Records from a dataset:

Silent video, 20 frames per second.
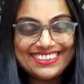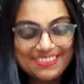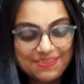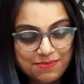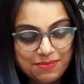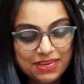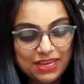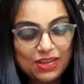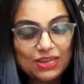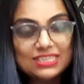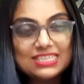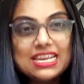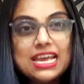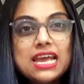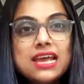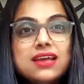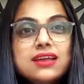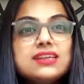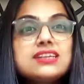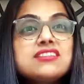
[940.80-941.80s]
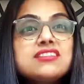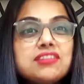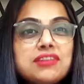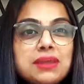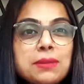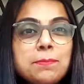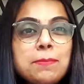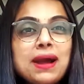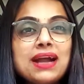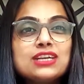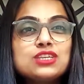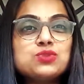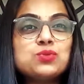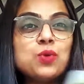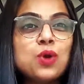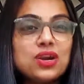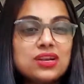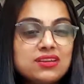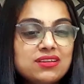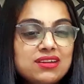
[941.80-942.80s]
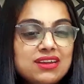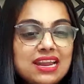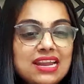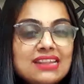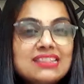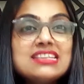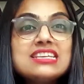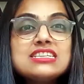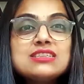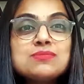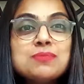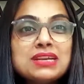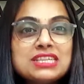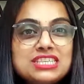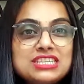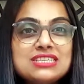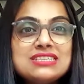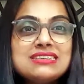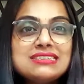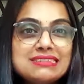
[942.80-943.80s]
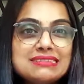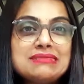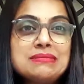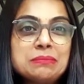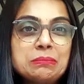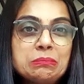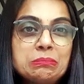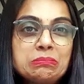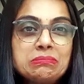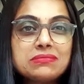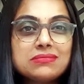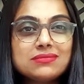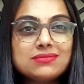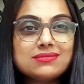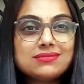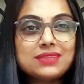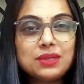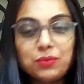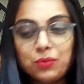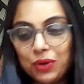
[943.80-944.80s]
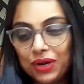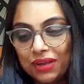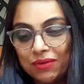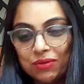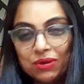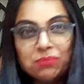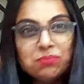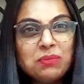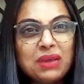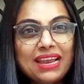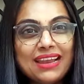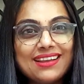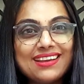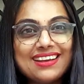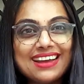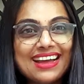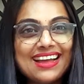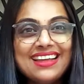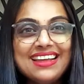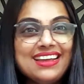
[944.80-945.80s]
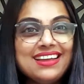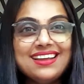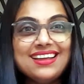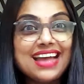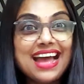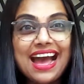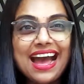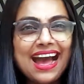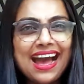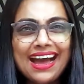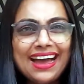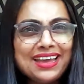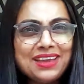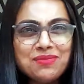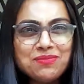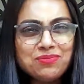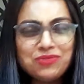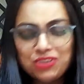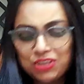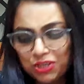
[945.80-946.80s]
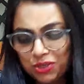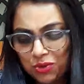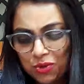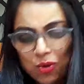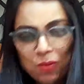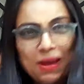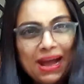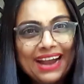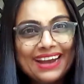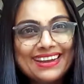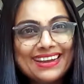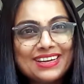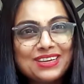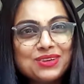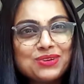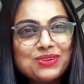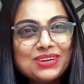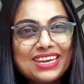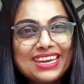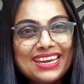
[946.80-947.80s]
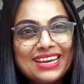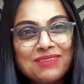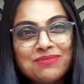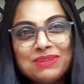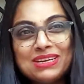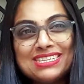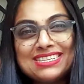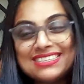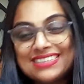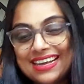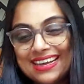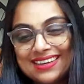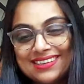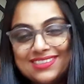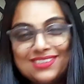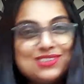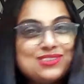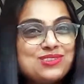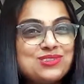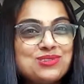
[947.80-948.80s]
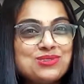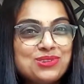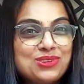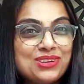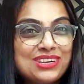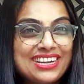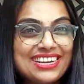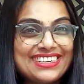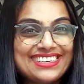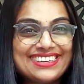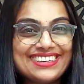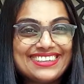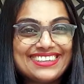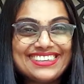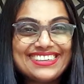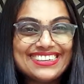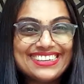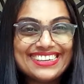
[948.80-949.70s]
because 3 parts water and this much is whatever milk. I am too bad at cooking and my son is just too good at it.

-- TASK GOAL --
Nothing but the lines from the one that holds "[943.80-944.80s]" through the end of the data should appear, written out exactly, without pictures.

-- THE ANSWER --
[943.80-944.80s]
[944.80-945.80s]
[945.80-946.80s]
[946.80-947.80s]
[947.80-948.80s]
[948.80-949.70s]
because 3 parts water and this much is whatever milk. I am too bad at cooking and my son is just too good at it.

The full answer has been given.